The Woman narrowed her amber eyes, the sting of insult creeping. “I don’t want to miss anything. I want to see his memories. Be part of them. I want to share his happiness and be there to comfort his pain. A lifetime together.”
“A life together is shared experiences. Not living as a single entity. The choice you are making ensures that you have nothing to offer him, when it is possible to do so. The more of him you absorb, the more of you is replaced.” the teenager advised. “What are the names of your children?” she challenged, the darkness swirling around them.
The Woman smiled genuine at the mention of her children. “They are beautiful. With wide, blue eyes and blonde hair, just like Johnny. They look just like him.”
“What are the names of your children?” the teenager asked again, her tone an exact replica of her previous question.
The Woman could not answer the question but continued to smile, reveling in her children’s similarities to their father, in their heritage, in their hands that mirrored his, in their expressions that she had seen so many times in him.
Having proven its point, the voice disappeared taking it’s physical form along with it, leaving The Woman to stew in her thoughts. She savored what could have been a memory but was lost without definition and purpose.

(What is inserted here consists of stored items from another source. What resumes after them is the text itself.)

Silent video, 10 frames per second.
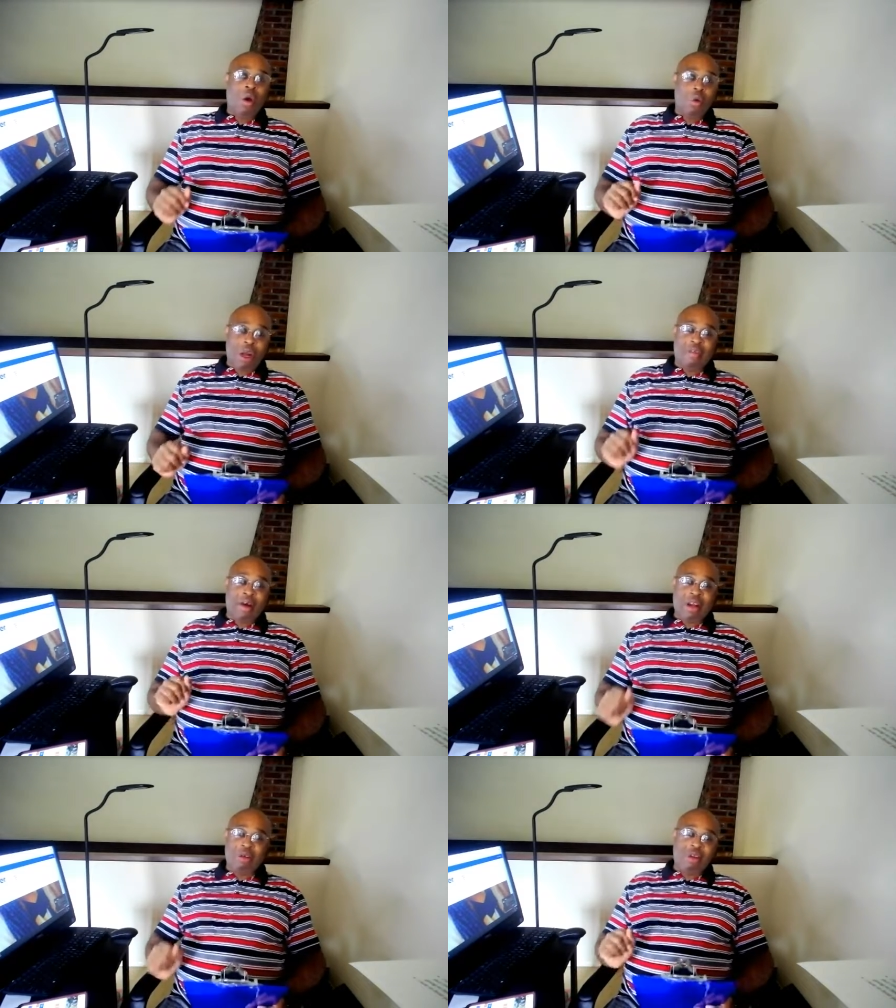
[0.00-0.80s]
One of
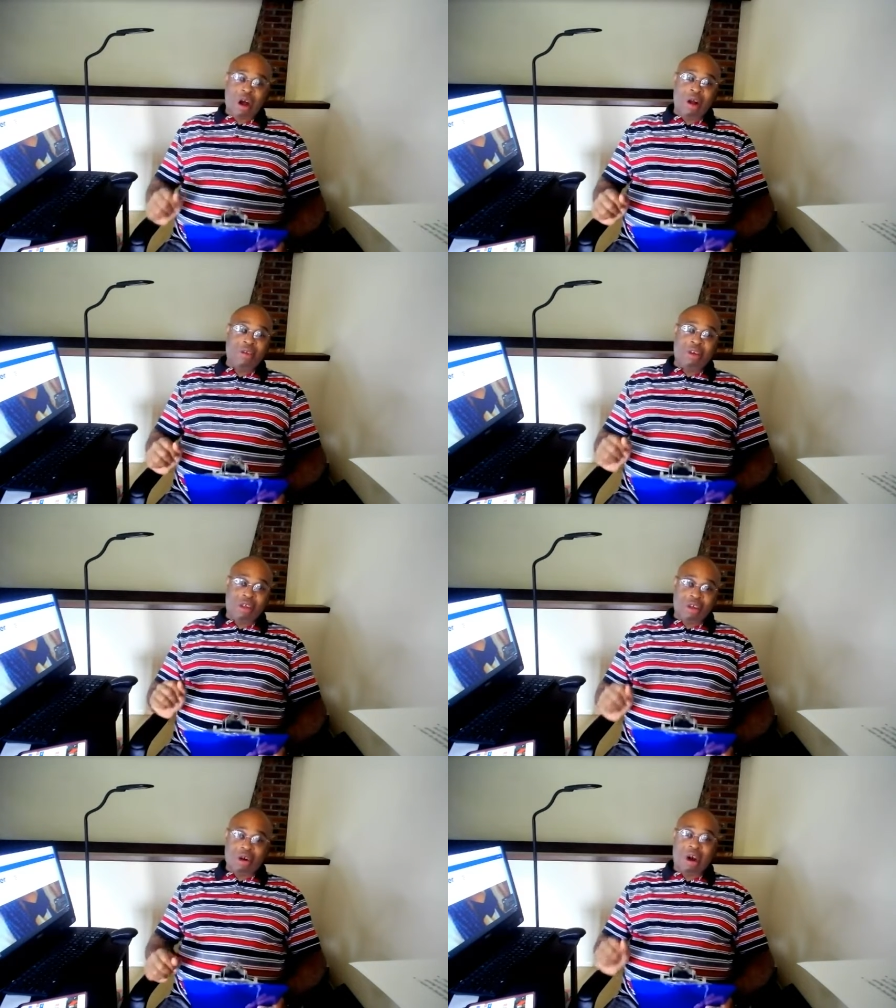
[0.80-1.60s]
our newest authors,
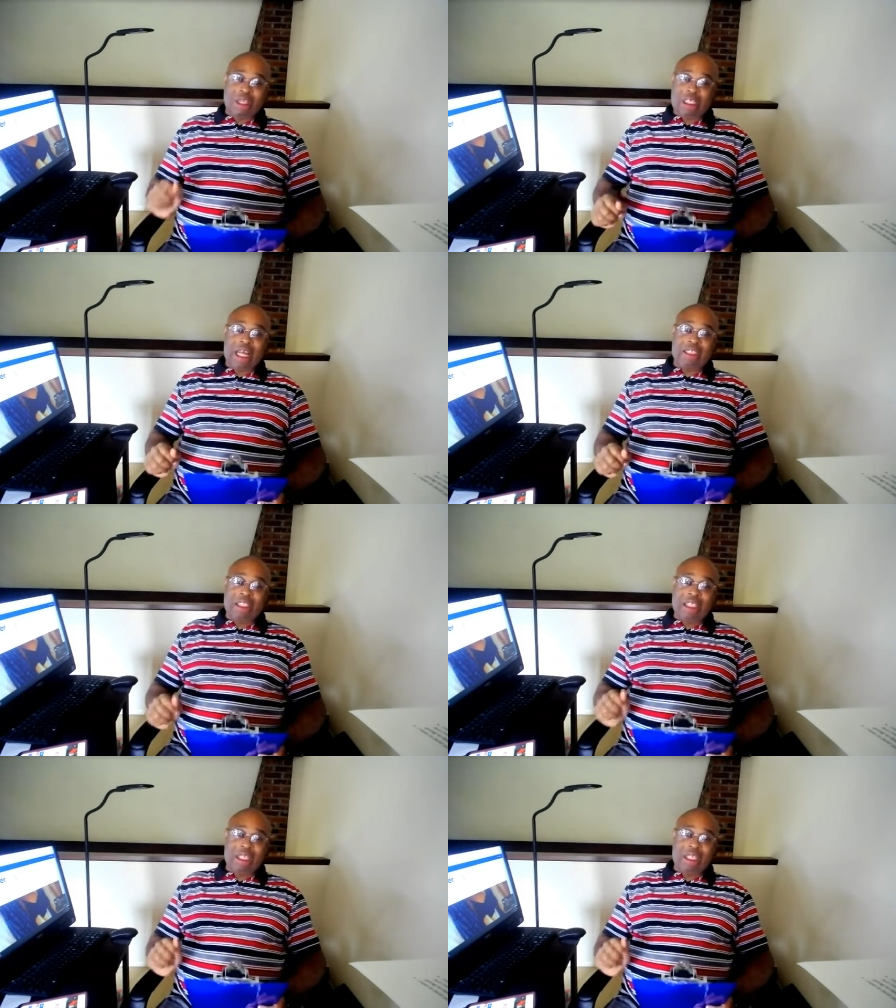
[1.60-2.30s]
Katara Johnson,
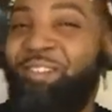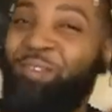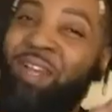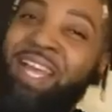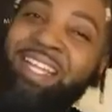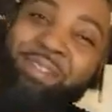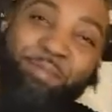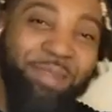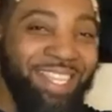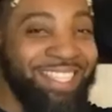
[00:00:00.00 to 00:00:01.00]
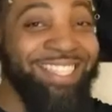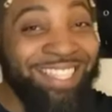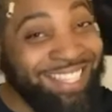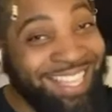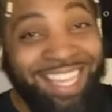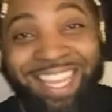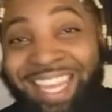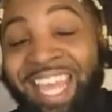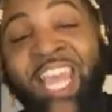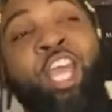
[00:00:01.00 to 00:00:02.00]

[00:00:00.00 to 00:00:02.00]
try to be so ditty.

(Page submitted by the author, A. Grams; ebook available here and here)
This page presents an intriguing puzzle, with its nameless characters and ambiguous setting. By paragraph six, though, we get the clues that, when taken along with the book’s title, tell us these are both ghosts speaking, and that they’re talking about some form of haunting in which the Woman is absorbing or possessing her former husband.

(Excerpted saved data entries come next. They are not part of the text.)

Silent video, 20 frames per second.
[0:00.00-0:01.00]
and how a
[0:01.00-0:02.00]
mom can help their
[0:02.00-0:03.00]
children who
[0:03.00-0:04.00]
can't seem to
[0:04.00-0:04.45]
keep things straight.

The elements of obsession and the psychology of the Woman’s inability to face certain aspects of her past are likewise enticing, and create a dark mood.
On the down side, there are moments in which the author is too overt for my tastes, as when the Woman folds her arms, “hiding her vulnerability.” The gesture alone tells me all I need to know; the added description is redundant. Later, the phrase, “in their heritage,” is similarly extraneous. The sentence it appears in would be stronger without it.

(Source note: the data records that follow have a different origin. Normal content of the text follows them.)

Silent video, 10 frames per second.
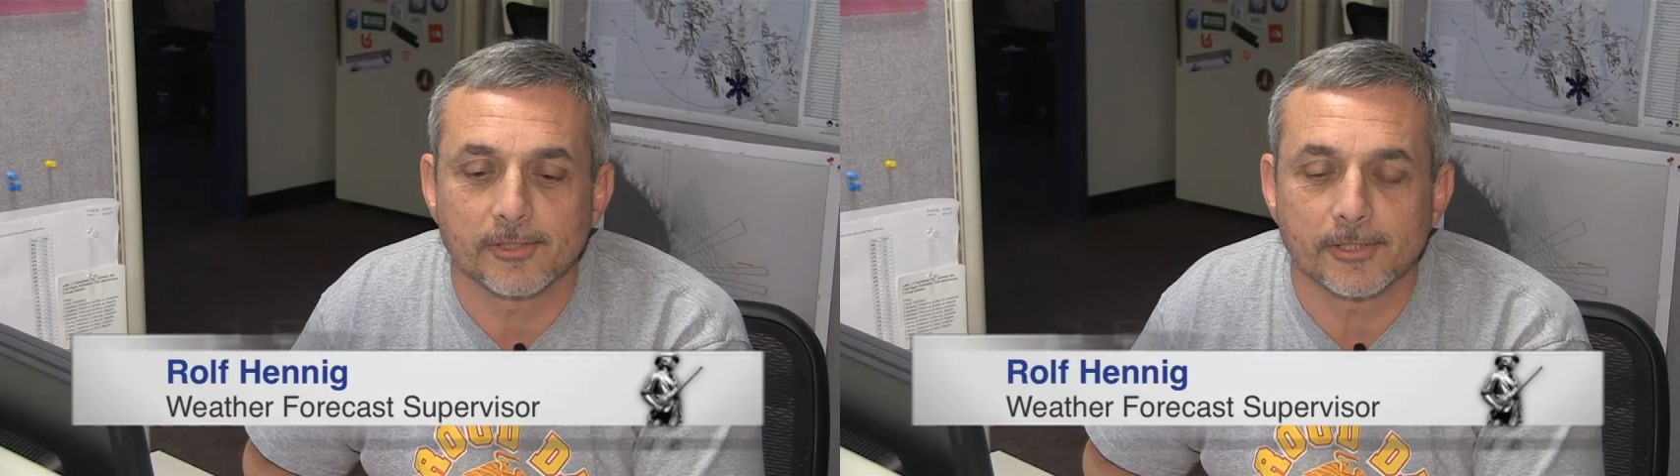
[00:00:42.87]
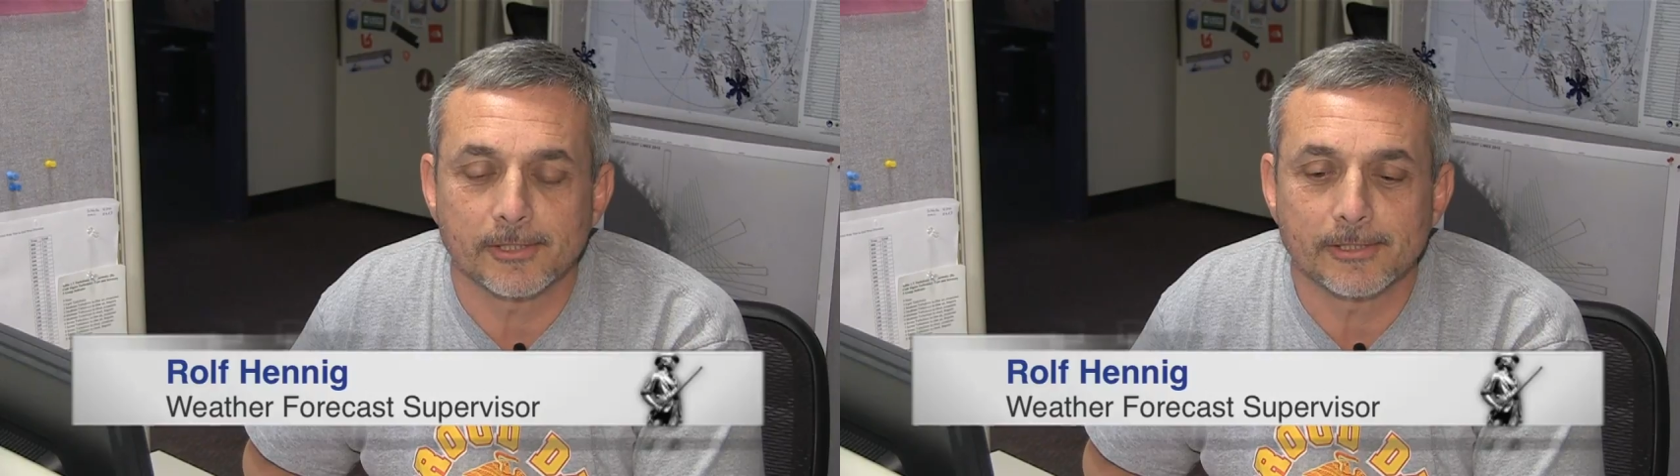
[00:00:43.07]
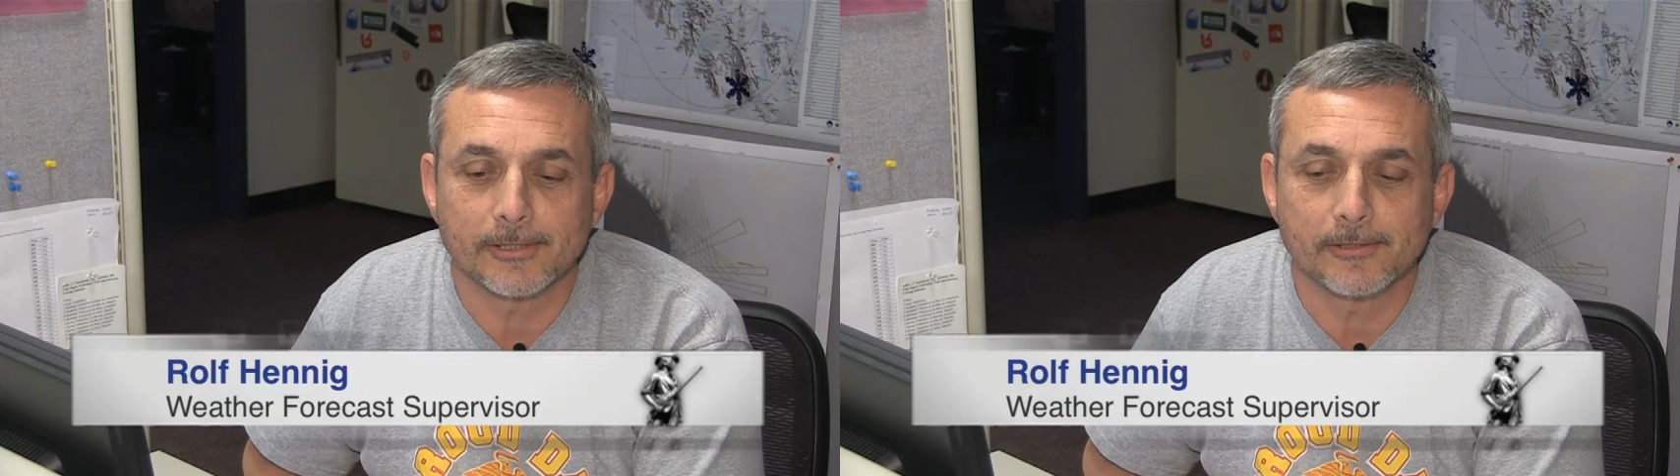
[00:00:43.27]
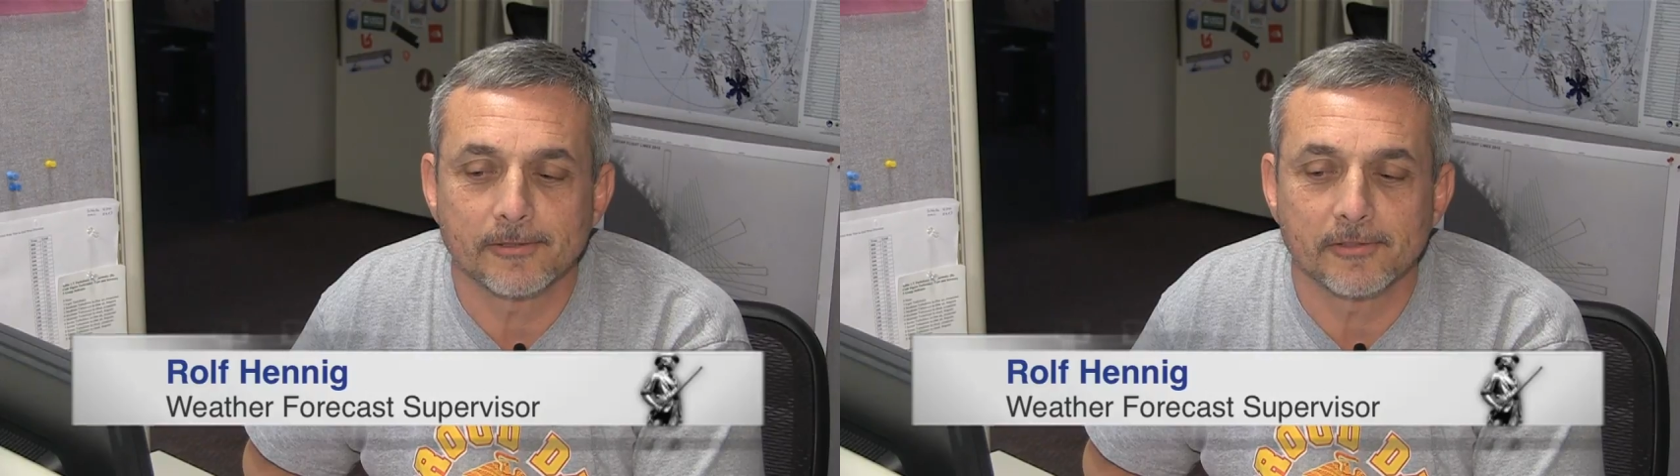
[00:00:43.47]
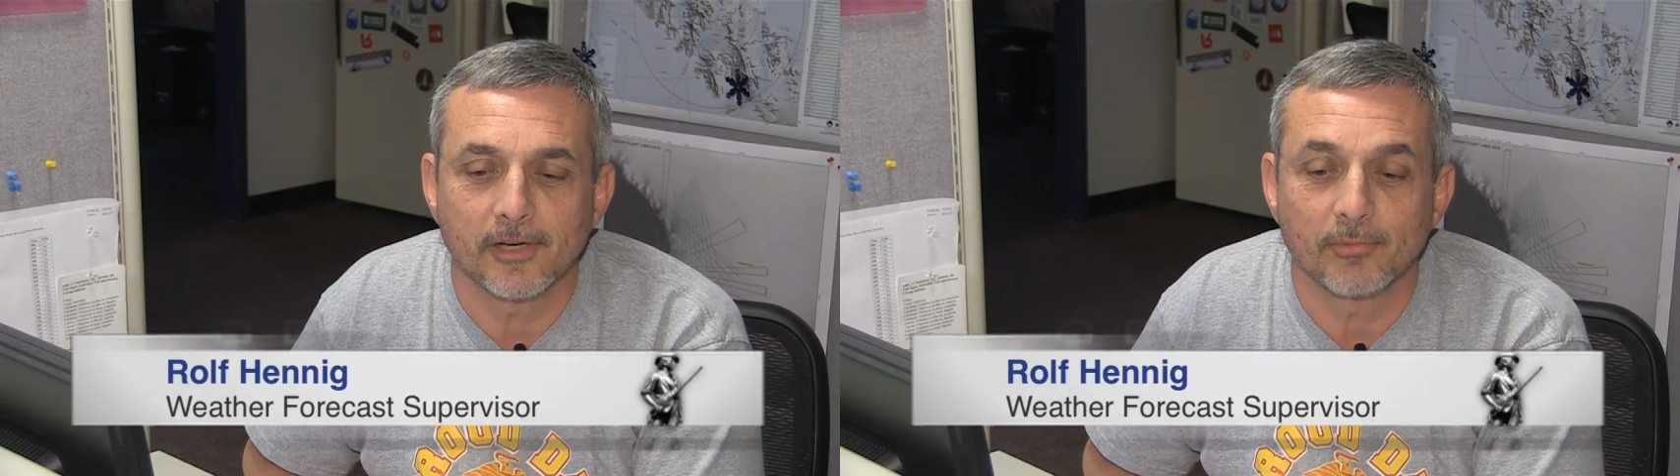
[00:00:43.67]
uh,
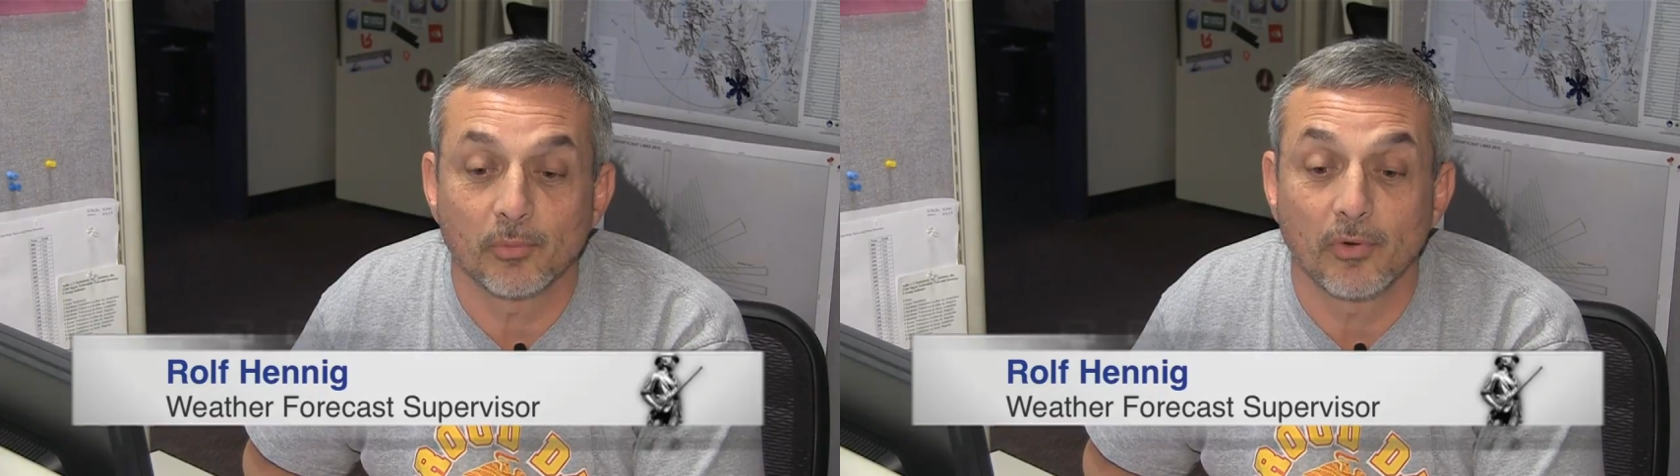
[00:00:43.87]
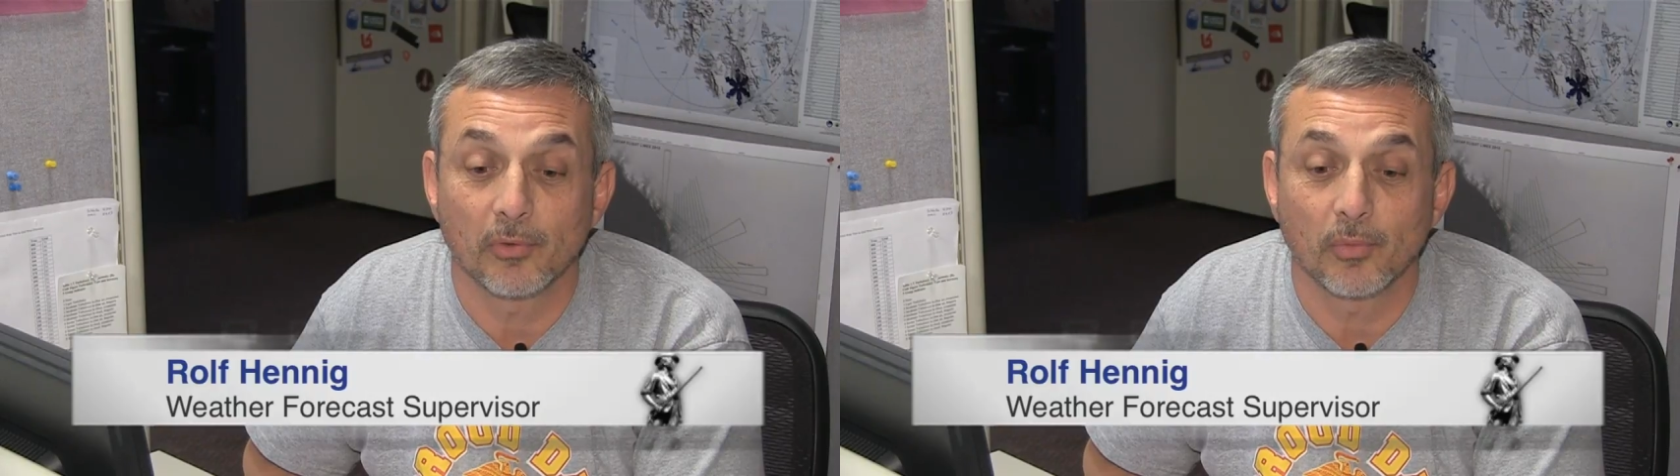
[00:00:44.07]
number one,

These and other slips of prose suggest to me a writer with some maturing to do. When the girl repeats her question, in a tone that’s “an exact replica of her previous question,” the author uses seven words to awkwardly convey what could have been accomplished simply with one: “unwavering.” Then there’s the muddled metaphor of “the sting of insult creeping.” A sting can be an action (the sting of a wasp) or a sensation (the sting of wasp venom taking effect in one’s skin). In neither case can a sting literally creep, though you can make a metaphor out of the sensation: “The sting of the wasp’s venom crept across my skin.” When you go further, and have the sting be metaphoric as well, you’re mixing metaphors, never a good idea. And to me, the sting of insult is an action, so having it “creep” is contradictory. I had to stop and think the phrase through to come up with an interpretation that made sense: the feeling of the insult’s emotional sting spreading or increasing in scope. A writer should never force a reader to do that much work to understand a piece of figurative language; it subverts the whole point of writing figuratively.
A last point: given the ambiguous terms used to identify the characters, I found it odd that the one named character had such a thoroughly generic name, “Johnny.” The notion of a woman pining for a man named “Johnny” just seemed very cliched to me.
There’s some promise in the concepts presented here, but the execution undermines that promise a bit too much to draw me in.
(Note: this is a page 28 review because the work is a novella less than 82 pages long.)